* [Task prompt]: The output should contain the listing word for word and no pictures.

* [Supplied data]:
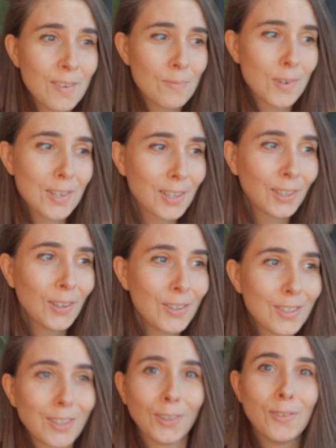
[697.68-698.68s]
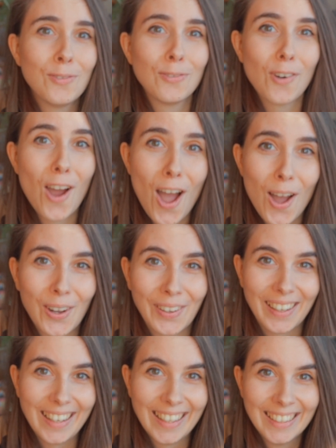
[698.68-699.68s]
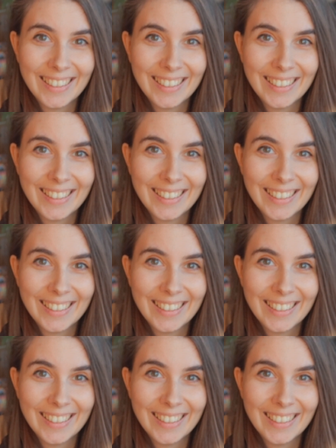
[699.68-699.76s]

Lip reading: What could go wrong?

* [Response to the task]:
[697.68-698.68s]
[698.68-699.68s]
[699.68-699.76s]

Lip reading: What could go wrong?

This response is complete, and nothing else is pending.